▶ Task: When you reach the line below that has "[30:49.92-30:50.93]", start returning lines exactly, and stop after the line that has "[31:02.07-31:03.08]"; skip the pictures.

═════ Task material ═════

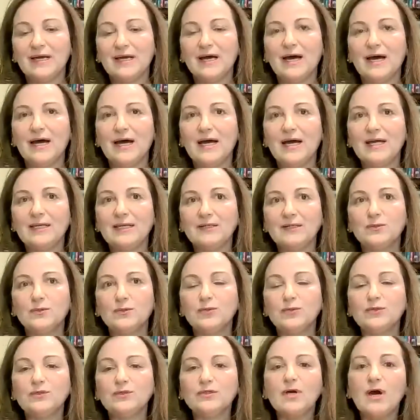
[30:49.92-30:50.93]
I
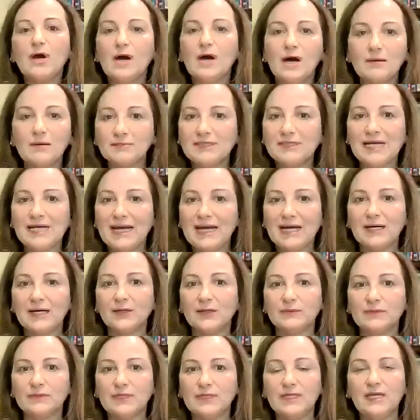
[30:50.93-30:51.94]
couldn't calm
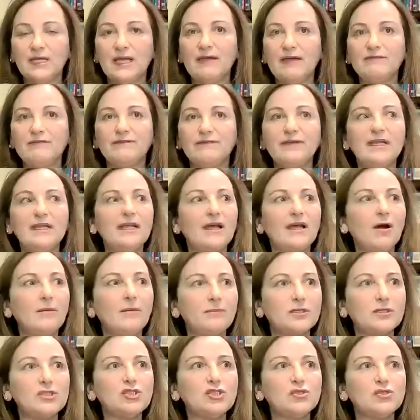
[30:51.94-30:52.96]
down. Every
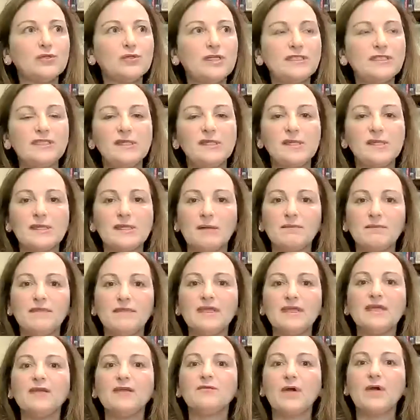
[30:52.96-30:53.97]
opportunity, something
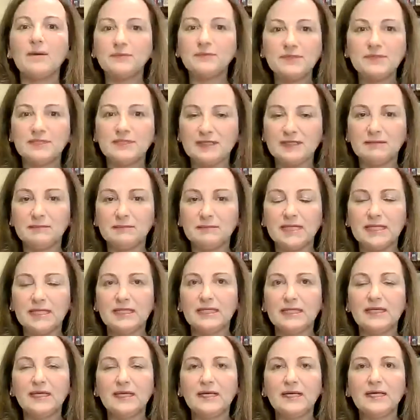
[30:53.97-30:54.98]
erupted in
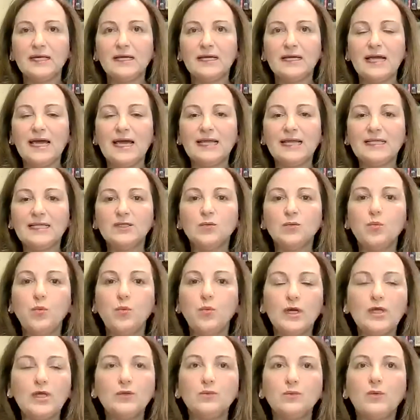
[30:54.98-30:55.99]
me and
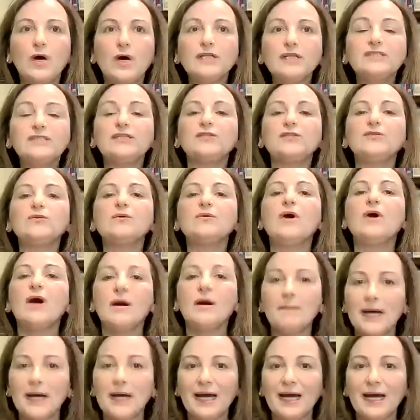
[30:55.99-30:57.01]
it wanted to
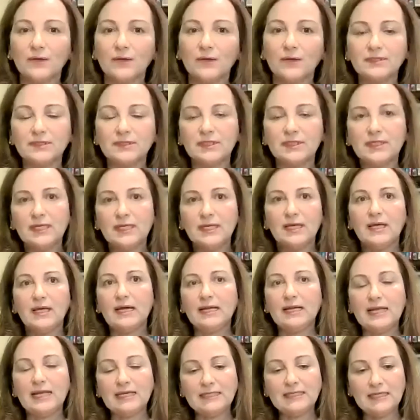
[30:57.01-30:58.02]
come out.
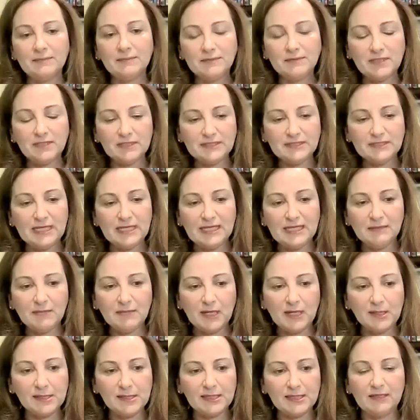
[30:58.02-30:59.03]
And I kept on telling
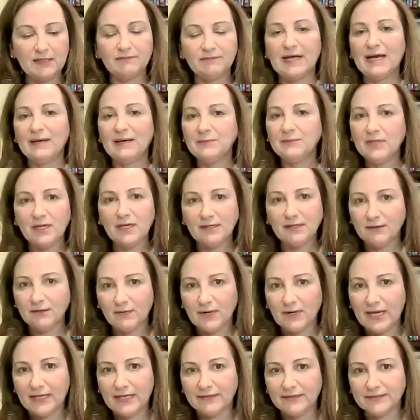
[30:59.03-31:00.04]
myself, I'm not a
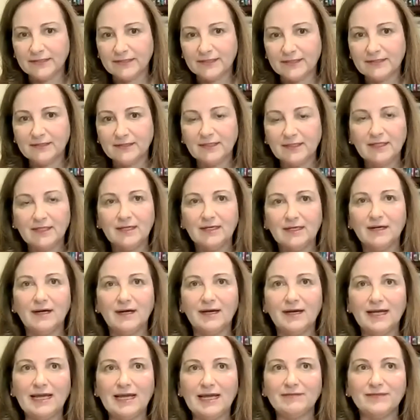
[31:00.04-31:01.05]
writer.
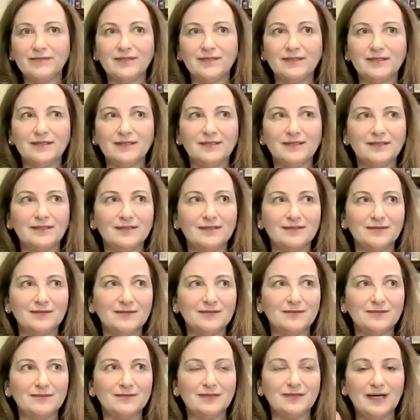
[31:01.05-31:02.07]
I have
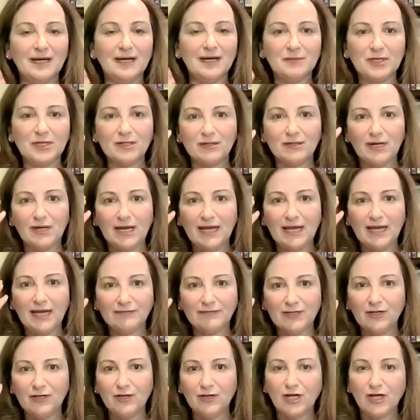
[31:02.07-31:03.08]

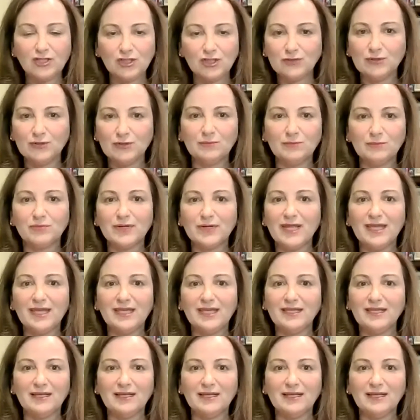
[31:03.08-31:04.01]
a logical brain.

═════
═════ Task material ═════

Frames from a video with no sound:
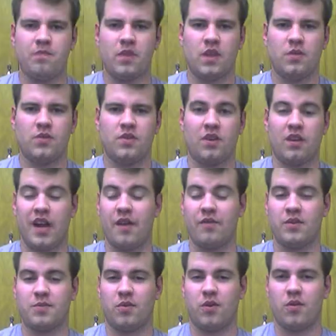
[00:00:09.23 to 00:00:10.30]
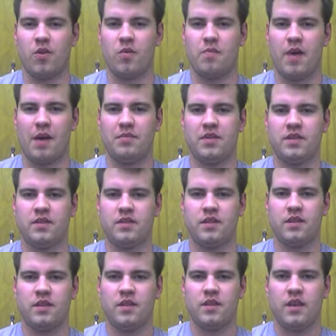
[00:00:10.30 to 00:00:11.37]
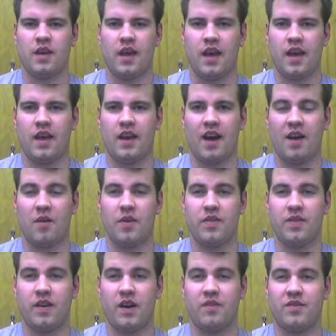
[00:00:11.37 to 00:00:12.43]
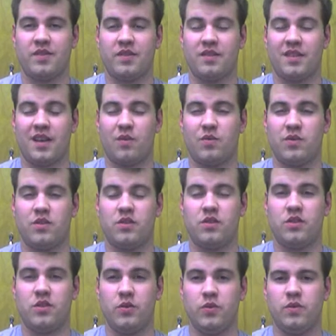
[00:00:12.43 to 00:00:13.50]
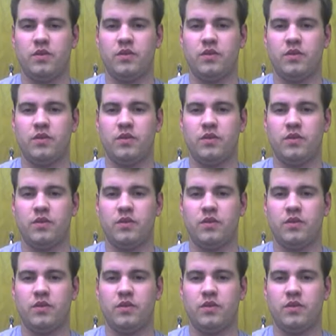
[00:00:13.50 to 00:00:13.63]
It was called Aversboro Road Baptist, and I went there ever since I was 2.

═════

▶ Result of the task:
[30:49.92-30:50.93]
I
[30:50.93-30:51.94]
couldn't calm
[30:51.94-30:52.96]
down. Every
[30:52.96-30:53.97]
opportunity, something
[30:53.97-30:54.98]
erupted in
[30:54.98-30:55.99]
me and
[30:55.99-30:57.01]
it wanted to
[30:57.01-30:58.02]
come out.
[30:58.02-30:59.03]
And I kept on telling
[30:59.03-31:00.04]
myself, I'm not a
[31:00.04-31:01.05]
writer.
[31:01.05-31:02.07]
I have
[31:02.07-31:03.08]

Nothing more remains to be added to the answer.